Rencontre des élus avec le premier ministre algérien

Dans la région de Marseille, on se montre très inquiet sur les conséquences de la loi restreignant les importations algériennes. Afin d'en discuter avec les autorités algériennes, une délégation d'élus provençaux sera prochainement reçue par Ahmed Ouyahia.

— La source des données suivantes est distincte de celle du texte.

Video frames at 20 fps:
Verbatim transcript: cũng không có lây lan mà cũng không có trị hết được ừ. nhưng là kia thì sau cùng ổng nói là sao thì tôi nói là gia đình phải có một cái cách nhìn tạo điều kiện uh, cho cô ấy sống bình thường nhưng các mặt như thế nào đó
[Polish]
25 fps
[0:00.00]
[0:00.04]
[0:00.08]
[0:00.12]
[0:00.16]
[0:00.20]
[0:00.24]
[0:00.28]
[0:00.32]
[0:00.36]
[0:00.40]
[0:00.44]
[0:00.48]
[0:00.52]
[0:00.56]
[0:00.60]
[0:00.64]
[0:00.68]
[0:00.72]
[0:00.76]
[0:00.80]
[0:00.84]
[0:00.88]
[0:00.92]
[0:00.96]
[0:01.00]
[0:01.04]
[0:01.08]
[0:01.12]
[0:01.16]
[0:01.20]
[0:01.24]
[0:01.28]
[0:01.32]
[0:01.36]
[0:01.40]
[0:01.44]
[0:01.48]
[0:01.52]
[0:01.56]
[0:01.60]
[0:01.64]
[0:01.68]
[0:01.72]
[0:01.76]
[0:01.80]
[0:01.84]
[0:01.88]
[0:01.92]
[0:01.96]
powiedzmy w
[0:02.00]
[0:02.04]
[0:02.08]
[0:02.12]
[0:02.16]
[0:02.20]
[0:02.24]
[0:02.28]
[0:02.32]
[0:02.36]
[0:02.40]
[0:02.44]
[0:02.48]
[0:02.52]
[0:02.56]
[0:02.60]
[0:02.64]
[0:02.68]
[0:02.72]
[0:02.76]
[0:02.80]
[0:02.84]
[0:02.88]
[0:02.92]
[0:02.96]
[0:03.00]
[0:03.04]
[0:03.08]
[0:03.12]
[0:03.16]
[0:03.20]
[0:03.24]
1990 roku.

Le premier ministre algérien va, ainsi, rencontrer les présidents du Conseil régional de PACA, du Conseil général des Bouches-du-Rhône, de la Communauté urbaine de Marseille, ainsi que le maire de la cité phocéenne et le président de la Chambre de Commerce et d'Industrie (CCI). « Notre demande est que nous examinions au plus haut niveau, et j'en suis très heureux car ça sera avec le Premier ministre, non pas que les Algériens revoient quoi que ce soit de la loi qu'ils ont votée, car nous respectons totalement leur souveraineté, mais comment, dans les décrets d'application de la loi, des assouplissements peuvent être possibles. Nous allons avoir l'occasion d'exposer au Premier ministre les interrogations et les manques à gagner pour les deux pays », a expliqué à l'AFP Michel Vauzelle, président du Conseil régional de Provence Alpes Côte d'Azur.